Liam Lynch, he said, was quite emphatic in his view that those who supported and endorsed the structures of partition had placed themselves firmly in the camp of the counter-revolution.
In reference to the approach of the forthcoming centenary year of the Easter Rising, Mac Cionnaith told his audience that the modern-day forces of counter-revolution will embark upon an unprecedented revisionist propaganda campaign aimed at trying to persuade the public mind that the objectives of 1916 had been successfully secured through partition.
“We must all be prepared to confront and to challenge that revisionist propaganda campaign both north and south.
“We must again educate and inform others, particularly the younger generation, about the true nature of Irish Republicanism; that our struggle is about achieving real political freedom, it is about delivering social justice, it is about economic equality for all. It is about creating a democratic, independent, and sovereign Irish Republic. An Ireland undivided by a British imposed border. An Ireland whose total resources will come under the control of the ordinary working people of this island regardless of gender, religion or race – a truly free Ireland.

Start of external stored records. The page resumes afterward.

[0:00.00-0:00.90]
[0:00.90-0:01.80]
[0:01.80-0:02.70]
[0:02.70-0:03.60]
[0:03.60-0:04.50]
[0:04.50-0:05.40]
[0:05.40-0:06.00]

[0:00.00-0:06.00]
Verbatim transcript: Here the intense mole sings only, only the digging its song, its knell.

“The business of establishing a free, sovereign and independent Irish Republic remains unfinished. The goals and objectives of those who fought, were imprisoned and who were executed remained unfulfilled.
“Settling for anything less than the complete achievement of those Republican objectives was never an option for Liam Lynch who, in his own words, defiantly asserted – ‘We have declared for an Irish Republic and will not live under any other law’.”